- [Exercise brief] Copy, from the entries below, each line where the word "video" can be found.

- [Task input]

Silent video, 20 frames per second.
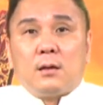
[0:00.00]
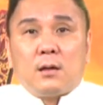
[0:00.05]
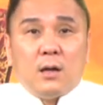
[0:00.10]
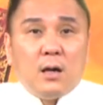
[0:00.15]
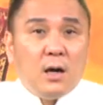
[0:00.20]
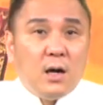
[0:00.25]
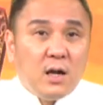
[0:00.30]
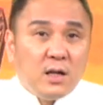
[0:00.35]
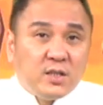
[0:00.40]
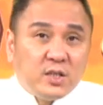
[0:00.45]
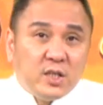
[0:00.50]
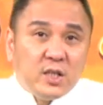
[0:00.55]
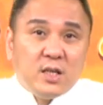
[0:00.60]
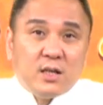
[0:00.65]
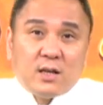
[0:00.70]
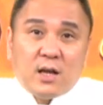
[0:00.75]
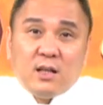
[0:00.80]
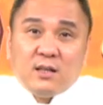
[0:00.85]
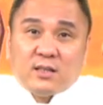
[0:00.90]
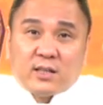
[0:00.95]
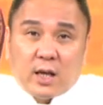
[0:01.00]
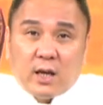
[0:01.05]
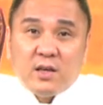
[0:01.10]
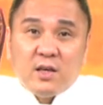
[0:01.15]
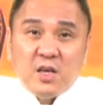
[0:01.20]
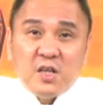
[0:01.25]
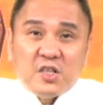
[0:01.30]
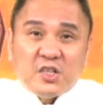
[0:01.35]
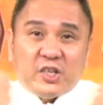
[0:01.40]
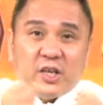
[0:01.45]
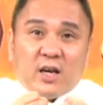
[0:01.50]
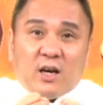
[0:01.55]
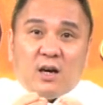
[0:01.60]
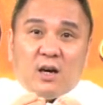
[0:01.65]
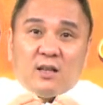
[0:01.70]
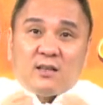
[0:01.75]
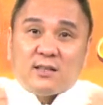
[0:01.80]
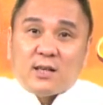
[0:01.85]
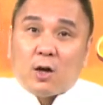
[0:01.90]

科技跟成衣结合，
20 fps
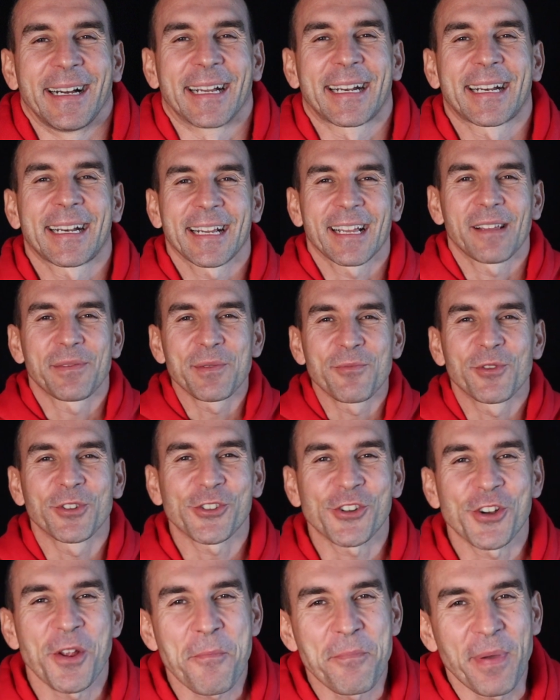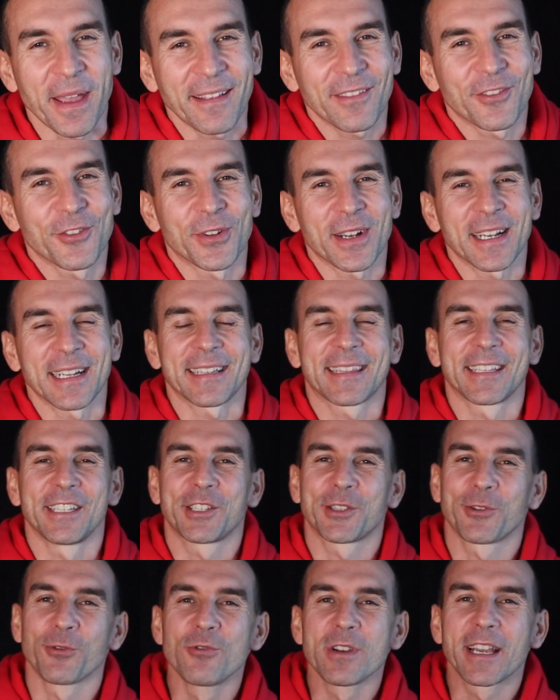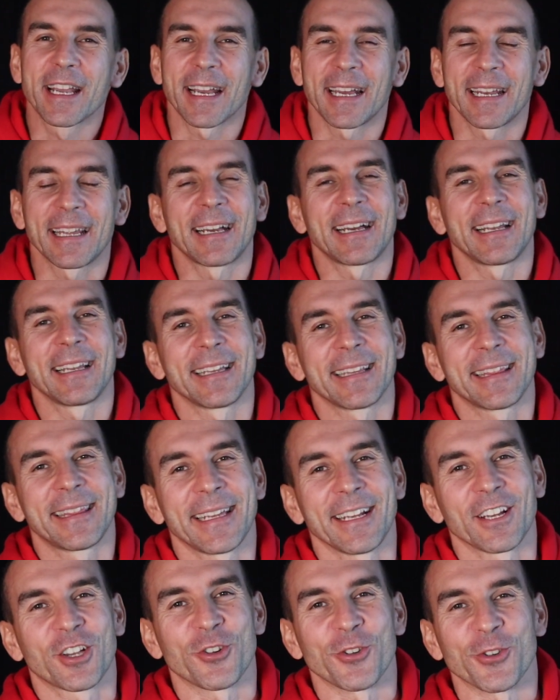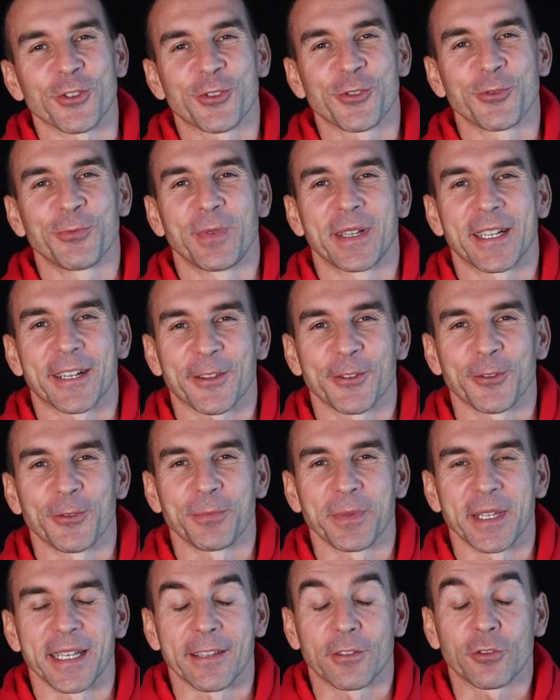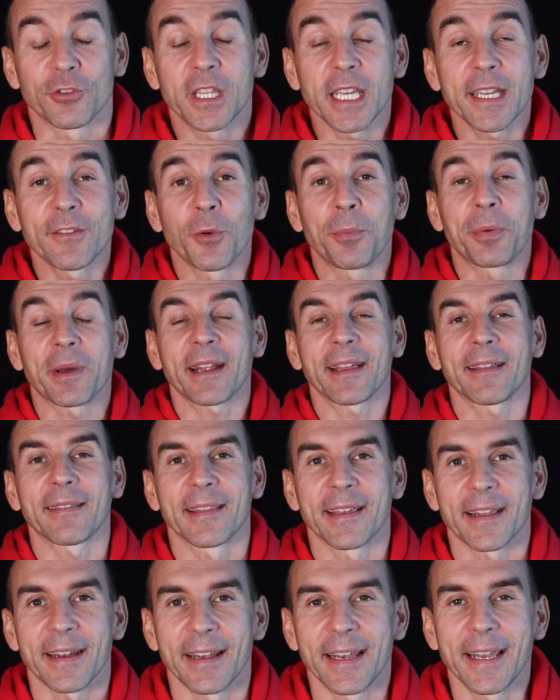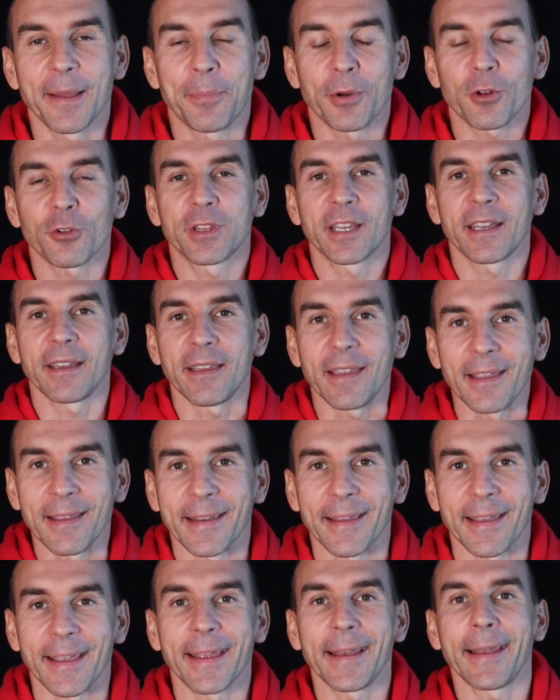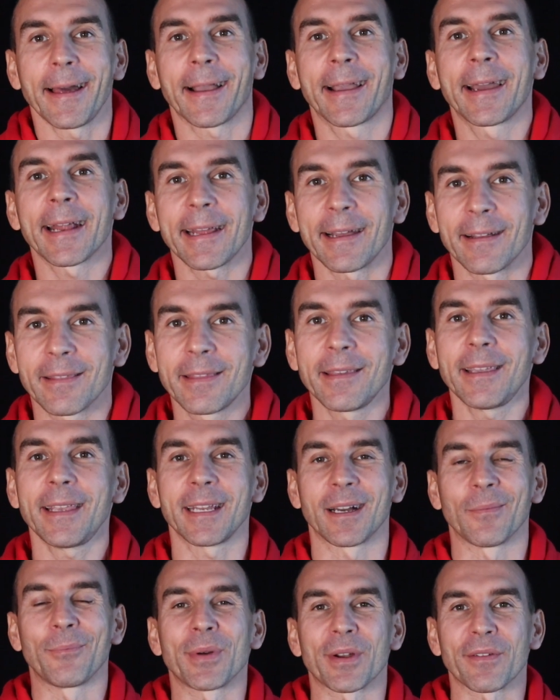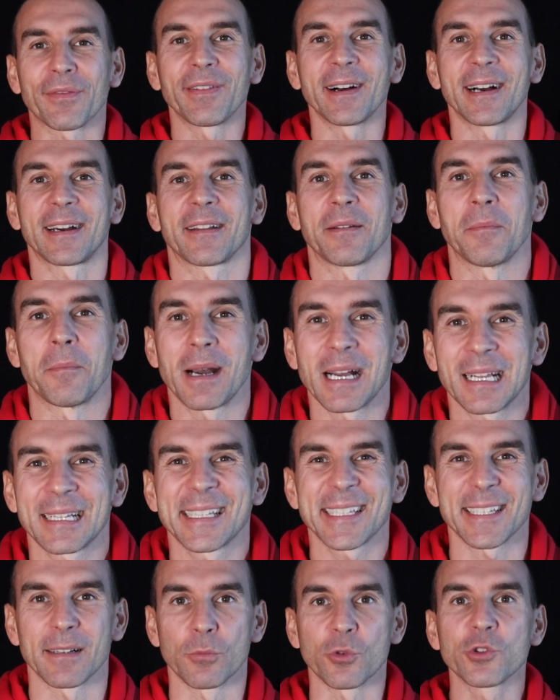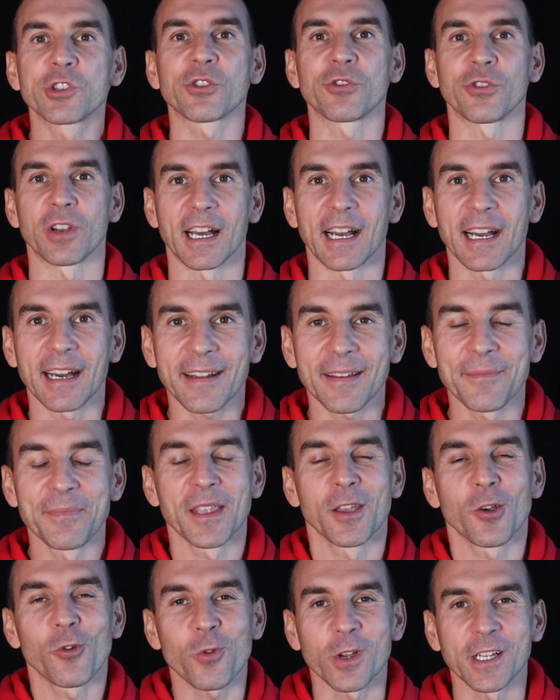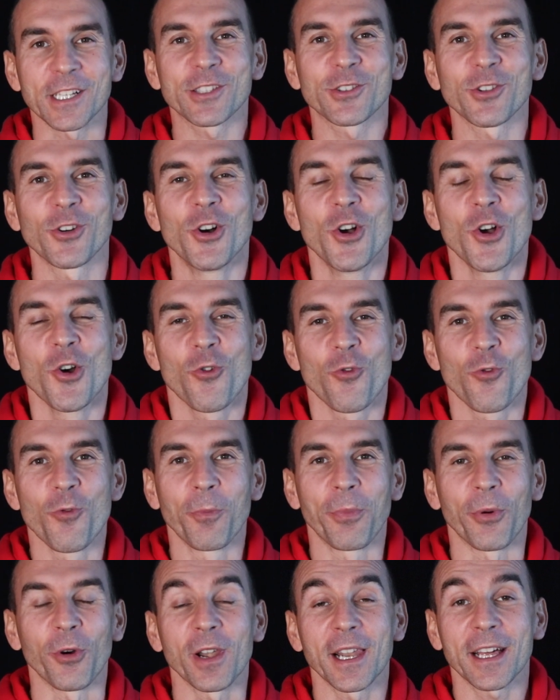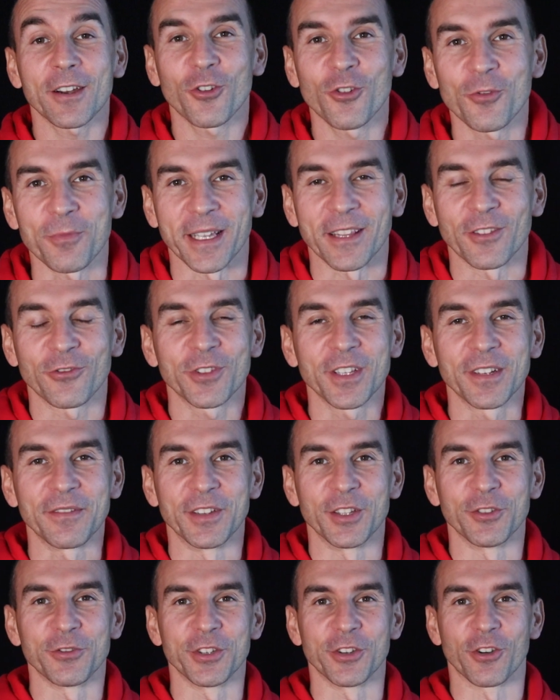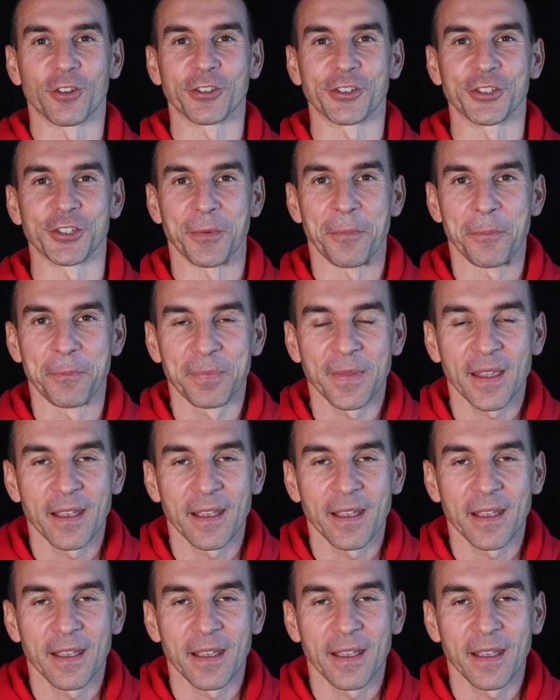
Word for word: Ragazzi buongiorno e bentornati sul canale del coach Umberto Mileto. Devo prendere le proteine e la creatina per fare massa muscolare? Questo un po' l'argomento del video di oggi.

- [Answer box]
Silent video, 20 frames per second.
Word for word: Ragazzi buongiorno e bentornati sul canale del coach Umberto Mileto. Devo prendere le proteine e la creatina per fare massa muscolare? Questo un po' l'argomento del video di oggi.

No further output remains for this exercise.